Get the part number off one of the probes (follow the wire to find the
label) and call JPI tech support.
"O. Sami Saydjari" wrote in message
...
The installer supposedly called Tanis and JPI so I assumed they check
for compatibility. I am not sure how I would independently check this
myself. -sami
Pilot Bob (I am just a great guy!!) wrote:
980F is obviously not right. In my previous e-mail I said "bayonet" but
I
actually meant the spark plug adapter type. The spark plug adapter type
were
way off. Did you check you have JPI compatible probes?
"O. Sami Saydjari" wrote in message
...
On mine, the Tanis kit had us swap out the bayonet probes for some sort
of rings that fit around the inserts that go into the CHT probe slots on
the underside of the engine.
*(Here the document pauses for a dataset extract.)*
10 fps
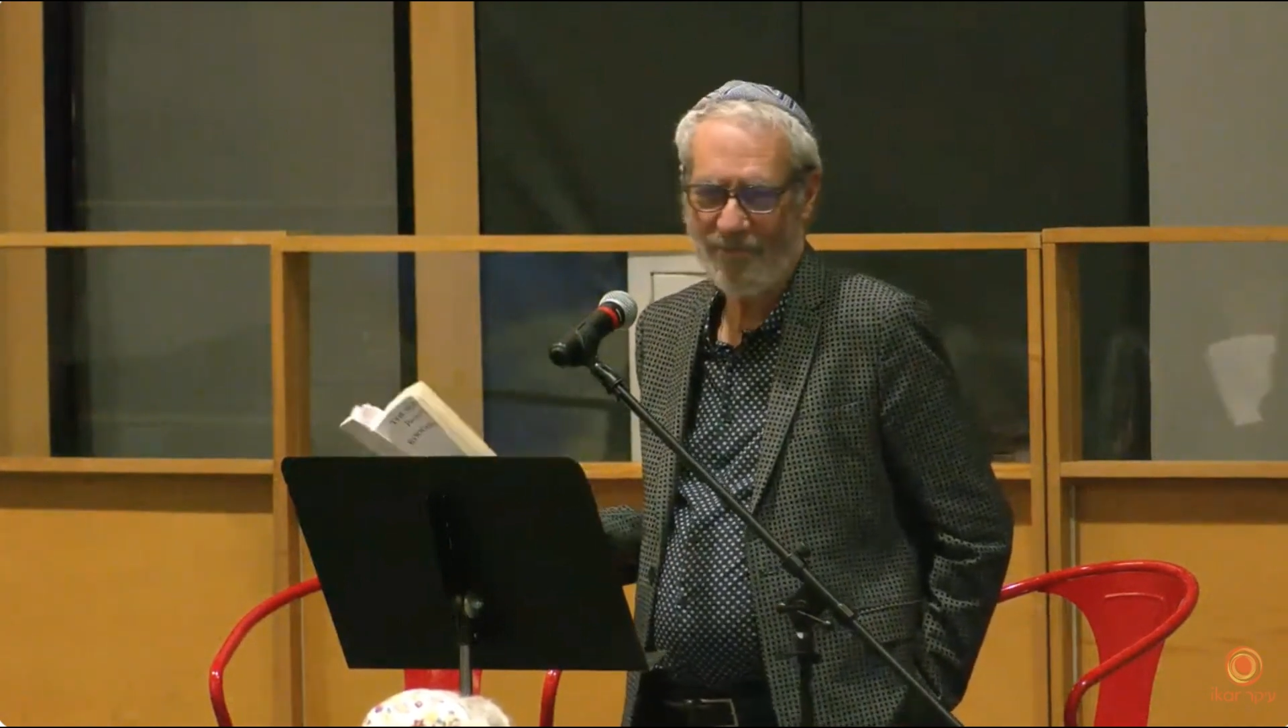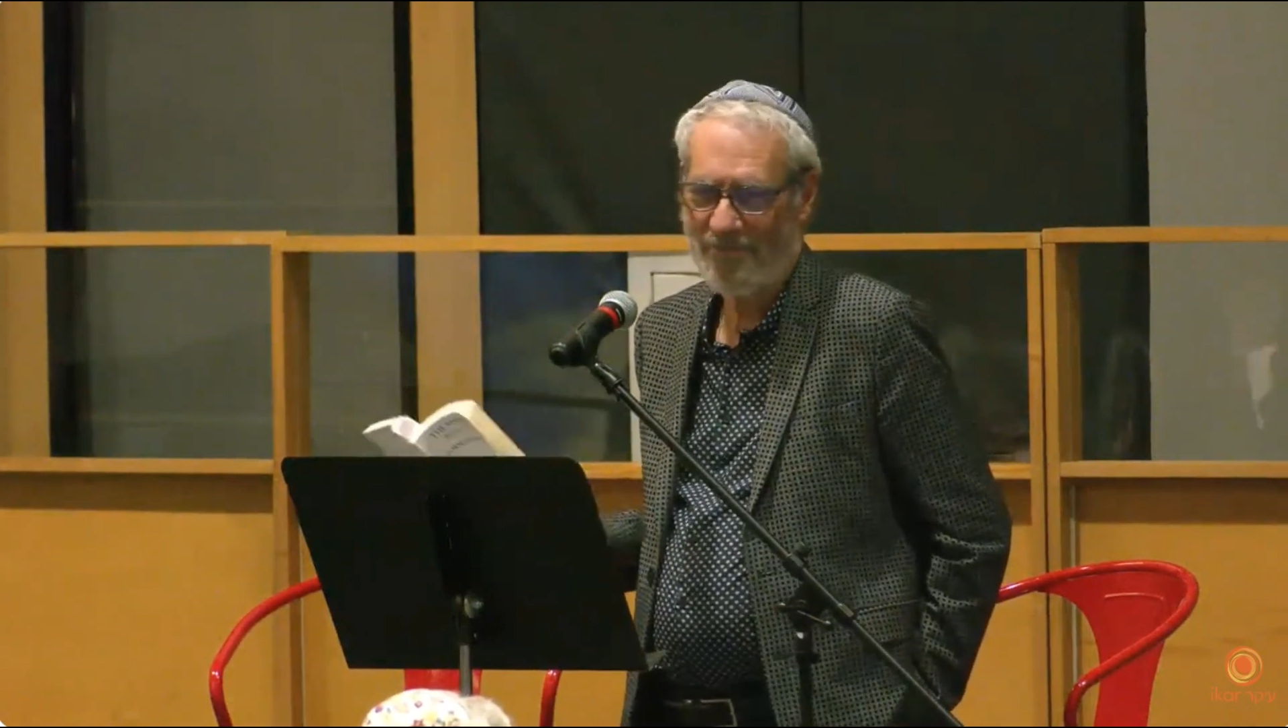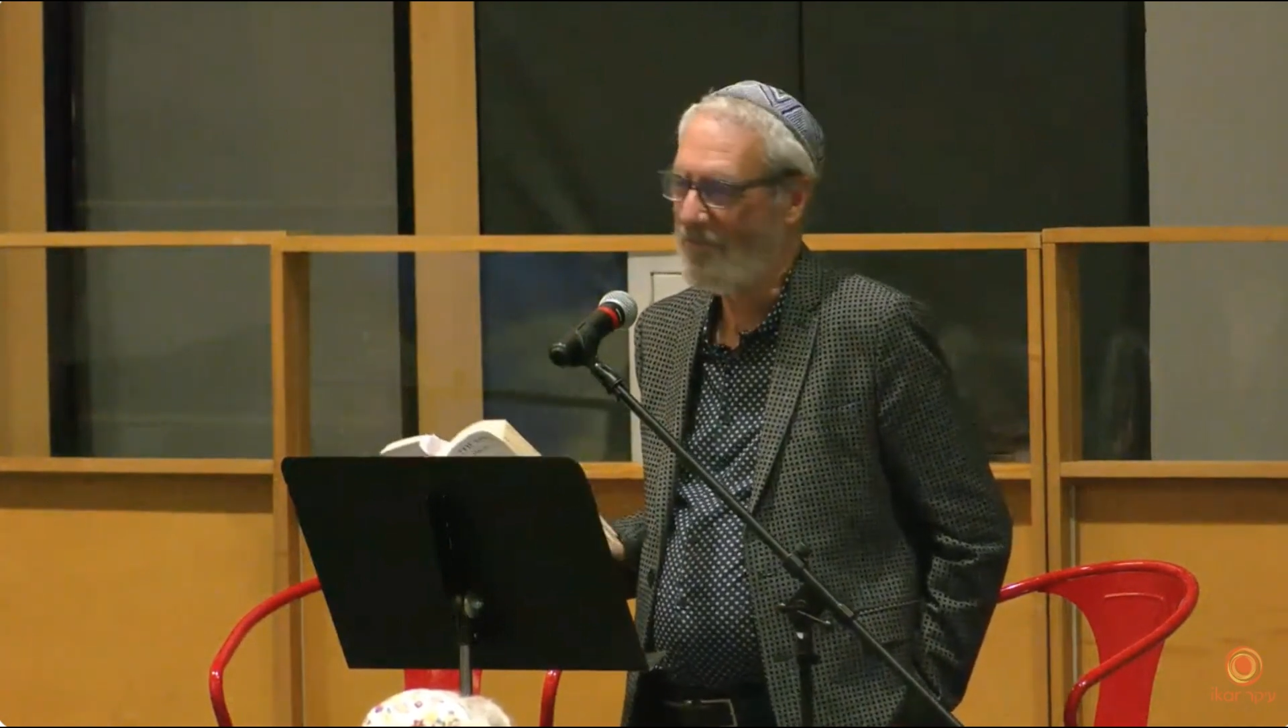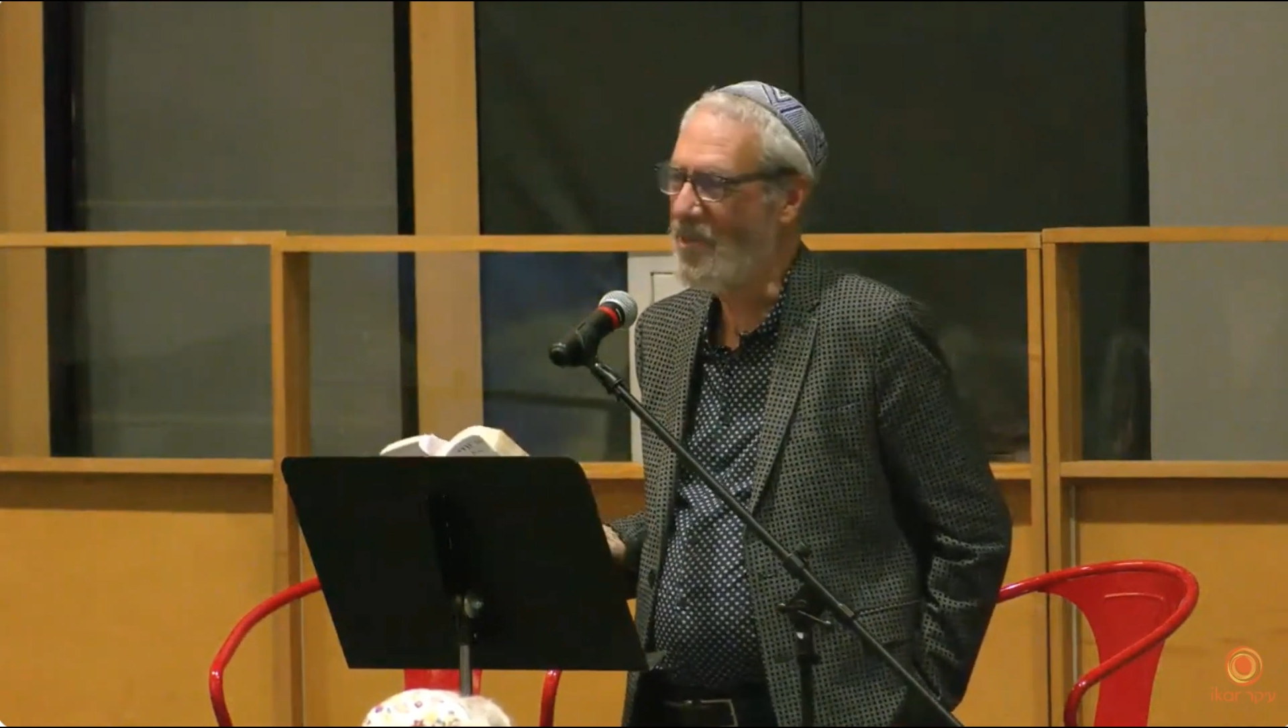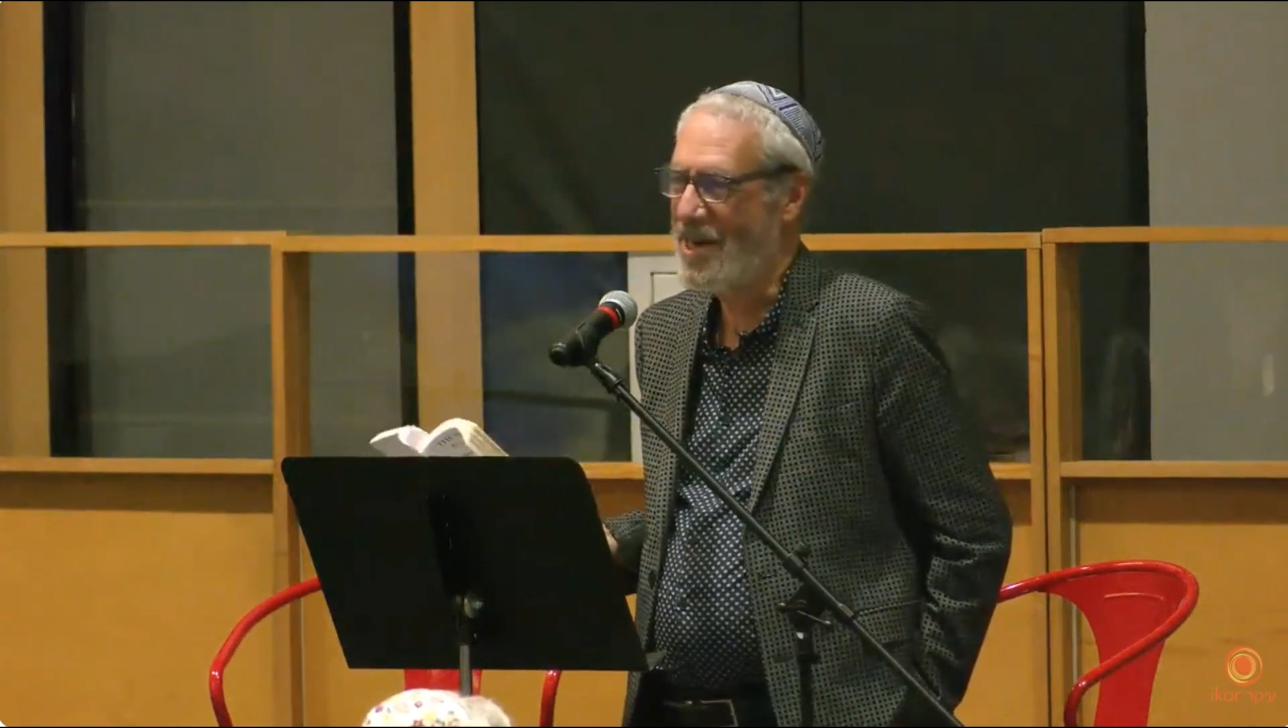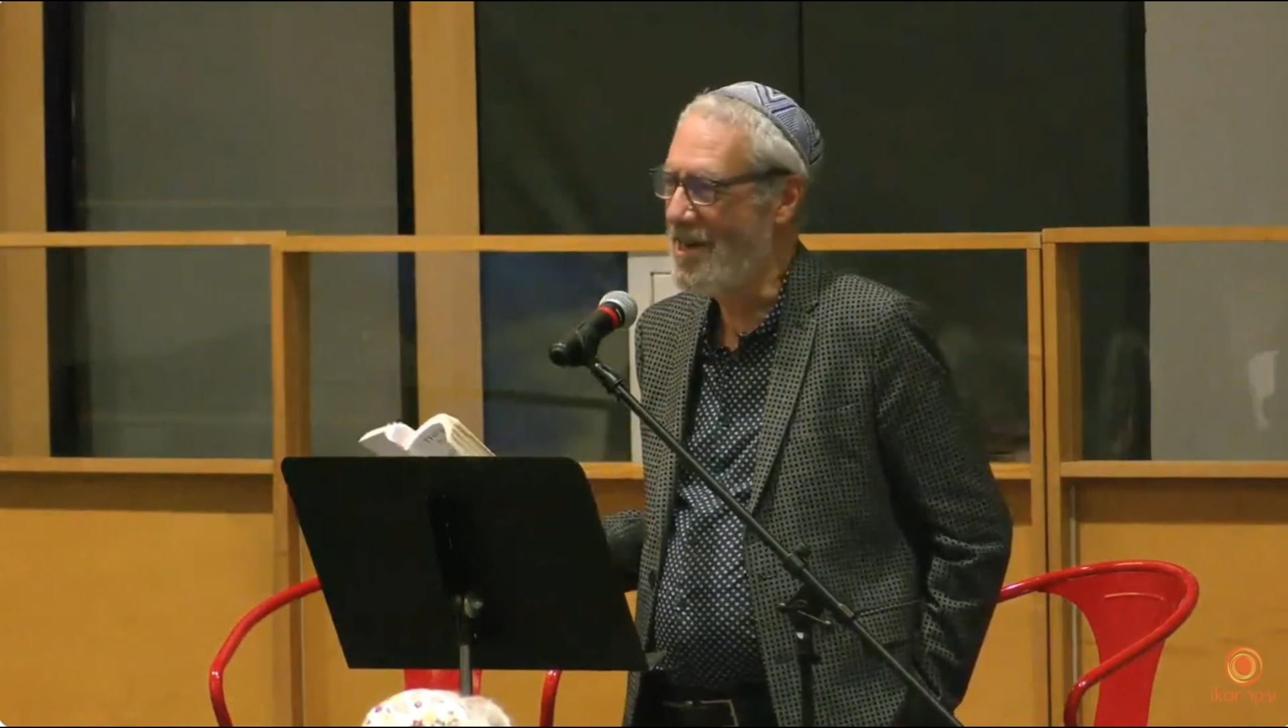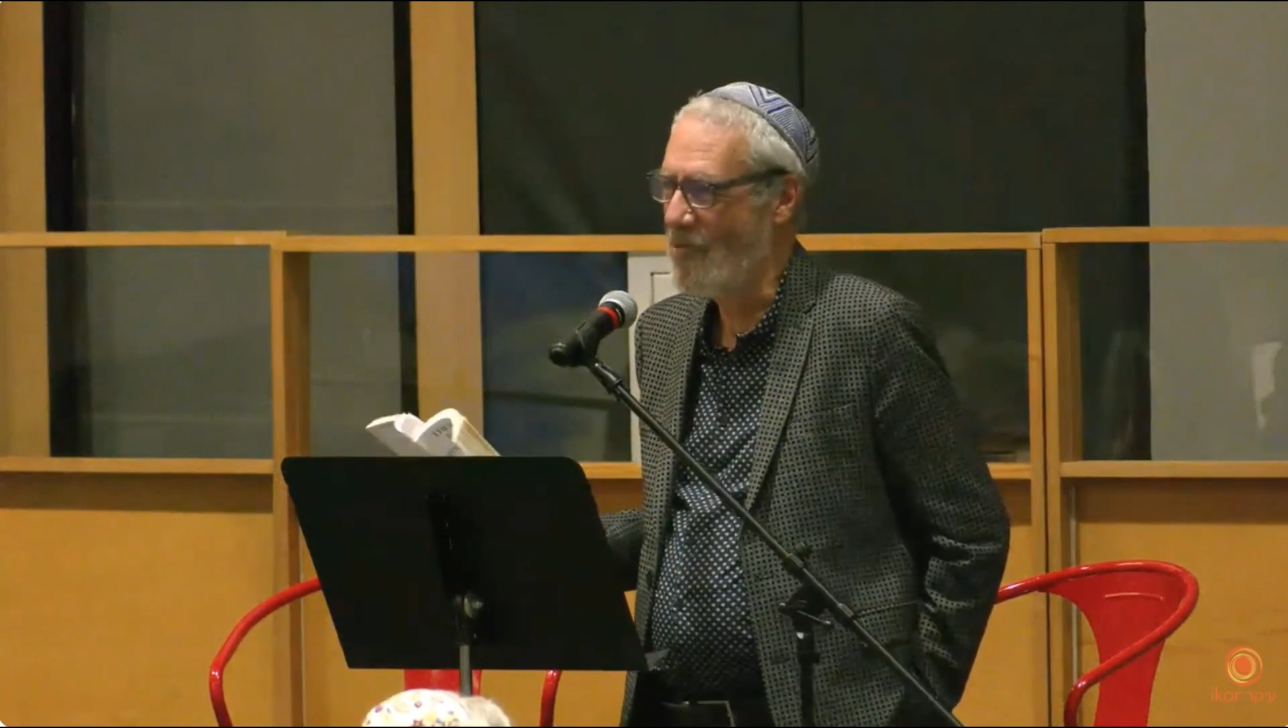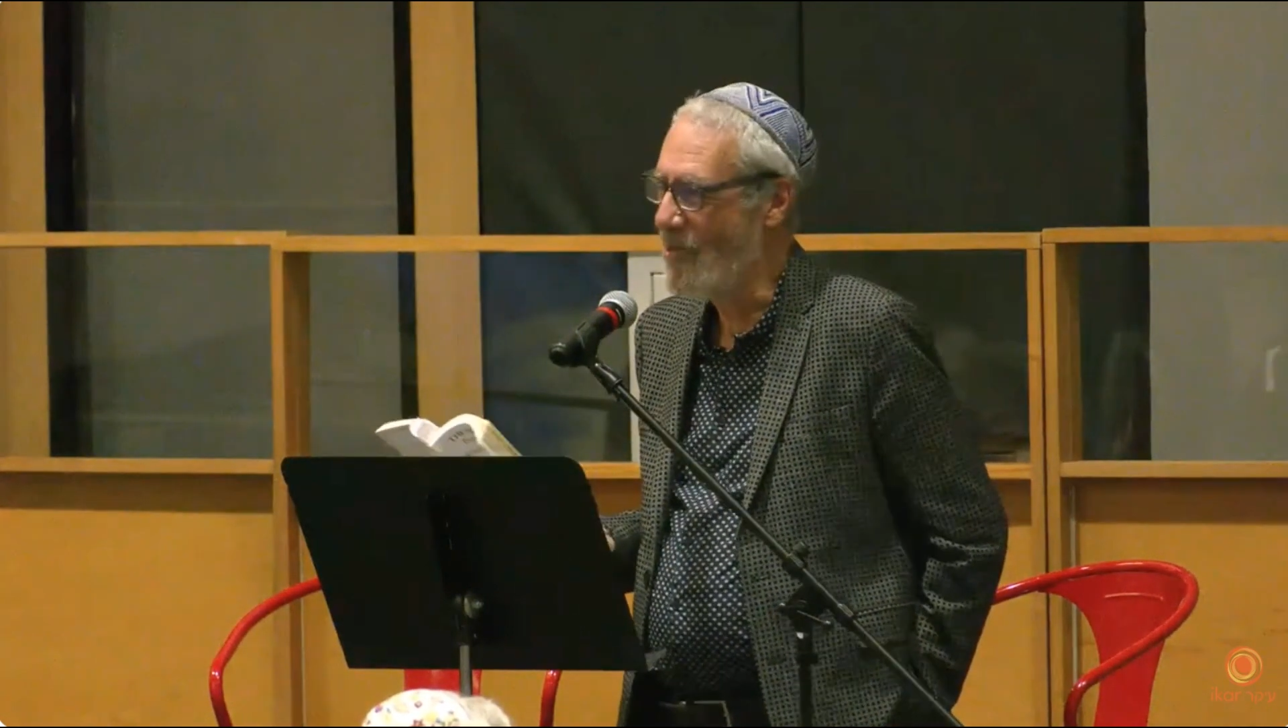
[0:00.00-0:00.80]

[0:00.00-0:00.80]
read any moreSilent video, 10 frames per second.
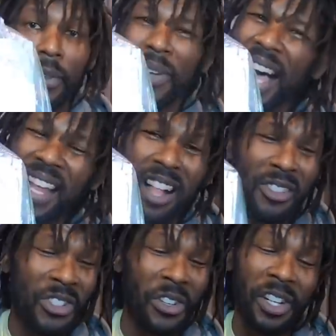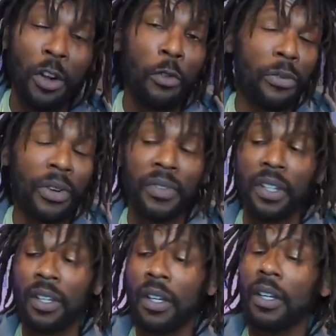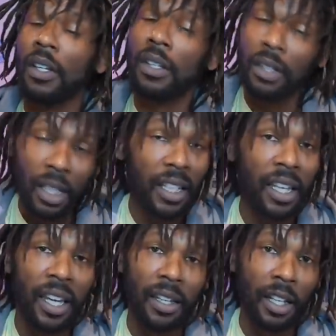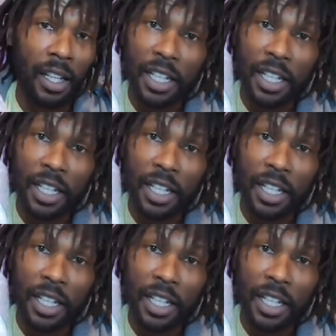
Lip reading: $5 turning over $50. Again,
Now all of my probes read non-sensical
numbers like 980 degrees F and they fluctuate wildly.
-Sami
Pilot Bob (I am just a great guy!!) wrote:
The bayonet probe showed 40-50F higher than the other probes on my
airplane.
It was very annoying. JPI could fix it quite easily by modifying their
software to adjust the reading for bayonets, but they do not. That is
my
opinion.
"O. Sami Saydjari" wrote in message
...
Does anyone out there have experience with having installed a tanis
heater when a engine analyzer is already in place. I have a JPI
Classic
Scanner (EGT/CHT) that had bayonnet-type probee for CHT. Tanis has a
kit designed for this sitation, but after we installed the kit, none
of
the CHT readings worked at all. The installer called Tanis and JPI
and
did get very useful advice on what may be going wrong. Has anyone out
there faced this problem (and successfully overcome it)?